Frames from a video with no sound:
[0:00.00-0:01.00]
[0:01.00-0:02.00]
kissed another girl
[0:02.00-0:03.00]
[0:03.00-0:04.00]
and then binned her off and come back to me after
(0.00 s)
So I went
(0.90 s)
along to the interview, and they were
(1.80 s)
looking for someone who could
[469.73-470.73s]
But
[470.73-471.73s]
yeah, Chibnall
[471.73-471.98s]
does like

——————————

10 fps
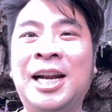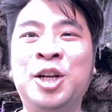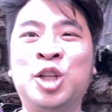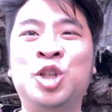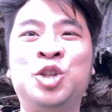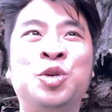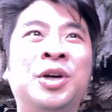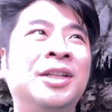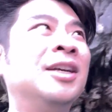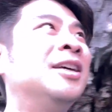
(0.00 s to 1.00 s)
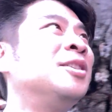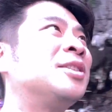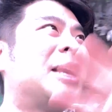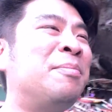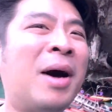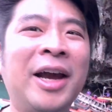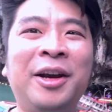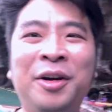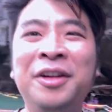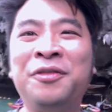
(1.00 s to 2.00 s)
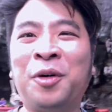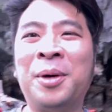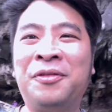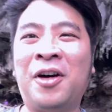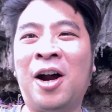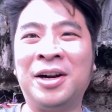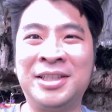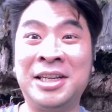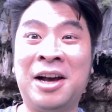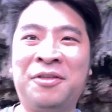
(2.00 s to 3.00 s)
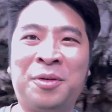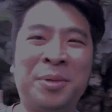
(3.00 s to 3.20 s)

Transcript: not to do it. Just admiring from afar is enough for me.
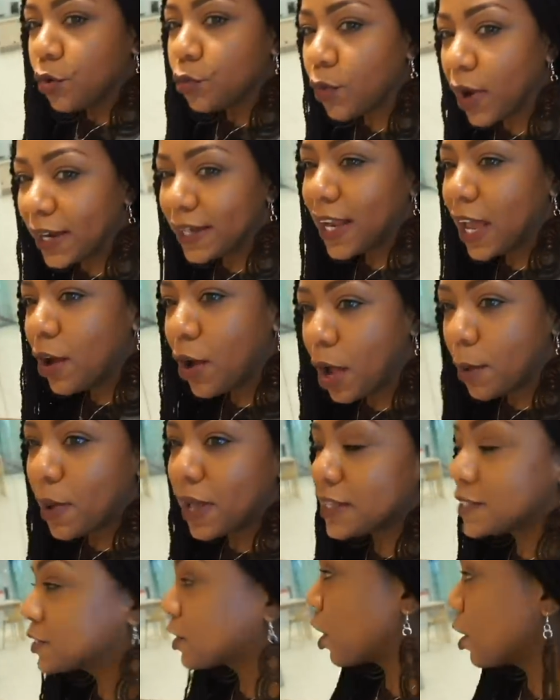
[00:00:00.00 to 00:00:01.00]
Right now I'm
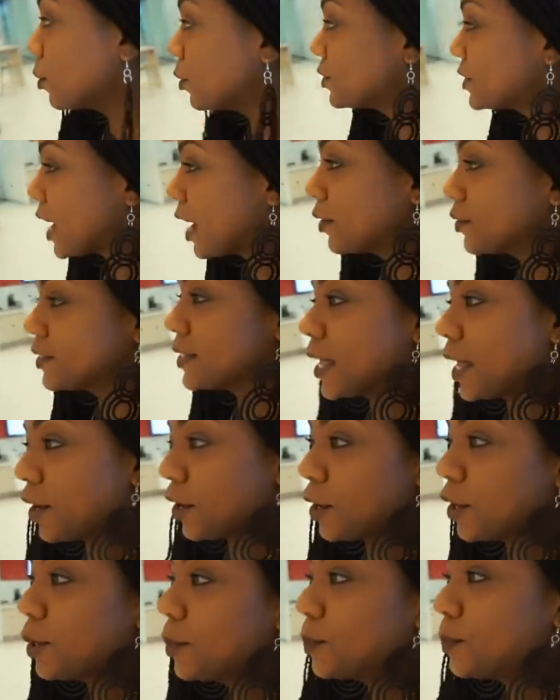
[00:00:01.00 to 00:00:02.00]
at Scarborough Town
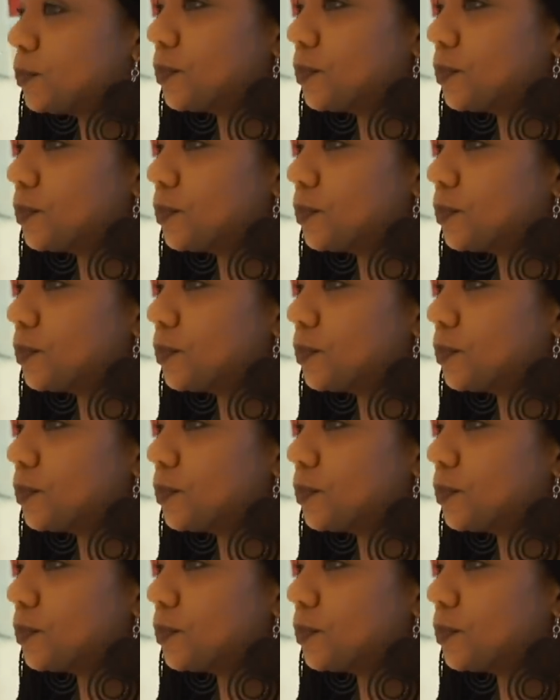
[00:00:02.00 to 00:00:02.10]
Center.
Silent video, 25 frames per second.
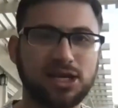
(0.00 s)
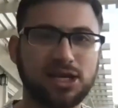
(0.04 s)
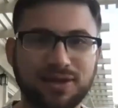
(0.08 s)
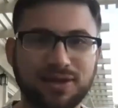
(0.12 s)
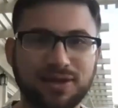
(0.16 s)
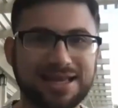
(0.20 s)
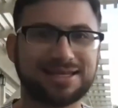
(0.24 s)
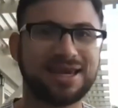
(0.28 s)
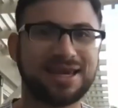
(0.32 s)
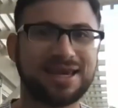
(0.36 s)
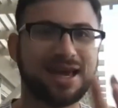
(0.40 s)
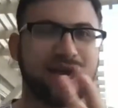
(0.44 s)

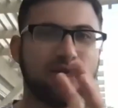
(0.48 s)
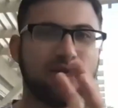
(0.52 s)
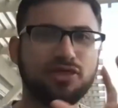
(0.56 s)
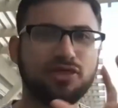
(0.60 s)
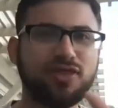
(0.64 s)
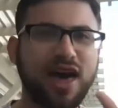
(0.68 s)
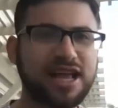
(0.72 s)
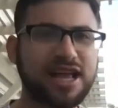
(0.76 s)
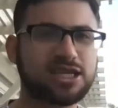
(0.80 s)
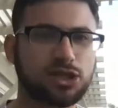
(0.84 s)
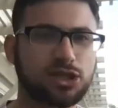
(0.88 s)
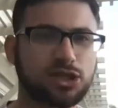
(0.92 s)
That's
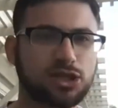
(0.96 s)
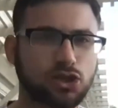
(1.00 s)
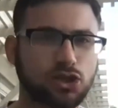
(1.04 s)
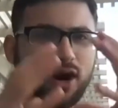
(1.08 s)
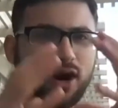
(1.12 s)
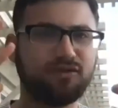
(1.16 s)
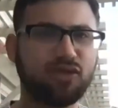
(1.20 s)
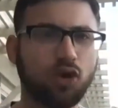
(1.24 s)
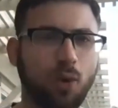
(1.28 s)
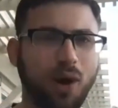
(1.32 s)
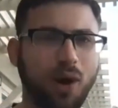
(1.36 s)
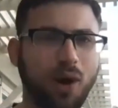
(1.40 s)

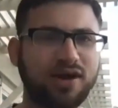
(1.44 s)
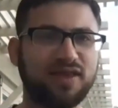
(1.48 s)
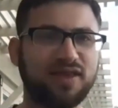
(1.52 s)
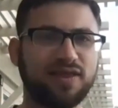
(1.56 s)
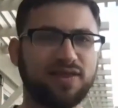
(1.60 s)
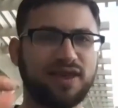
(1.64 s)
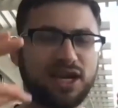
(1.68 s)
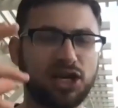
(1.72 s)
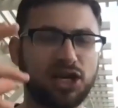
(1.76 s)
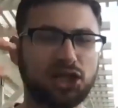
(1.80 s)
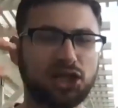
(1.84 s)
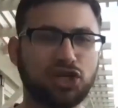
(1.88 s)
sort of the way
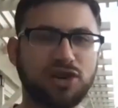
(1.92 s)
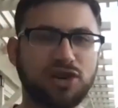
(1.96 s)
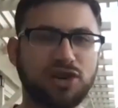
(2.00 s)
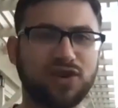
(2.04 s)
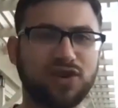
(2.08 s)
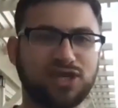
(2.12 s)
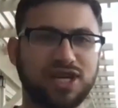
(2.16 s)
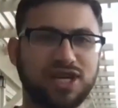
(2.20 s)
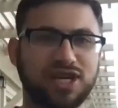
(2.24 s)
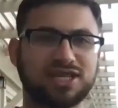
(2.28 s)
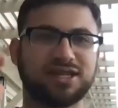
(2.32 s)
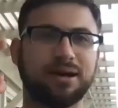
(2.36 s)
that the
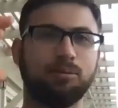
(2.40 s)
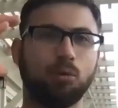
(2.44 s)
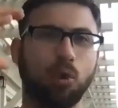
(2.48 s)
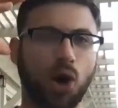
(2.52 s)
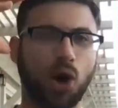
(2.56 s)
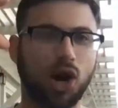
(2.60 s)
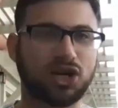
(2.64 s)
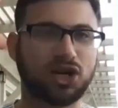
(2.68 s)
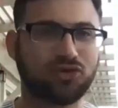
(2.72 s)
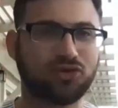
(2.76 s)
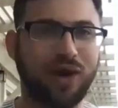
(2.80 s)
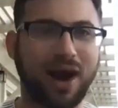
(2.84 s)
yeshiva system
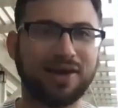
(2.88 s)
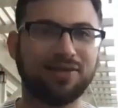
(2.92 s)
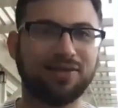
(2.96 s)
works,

——————————

- [Work order]:
Pull every line containing "video" from the material above.

- [Answer to this task]:
Frames from a video with no sound:
Silent video, 25 frames per second.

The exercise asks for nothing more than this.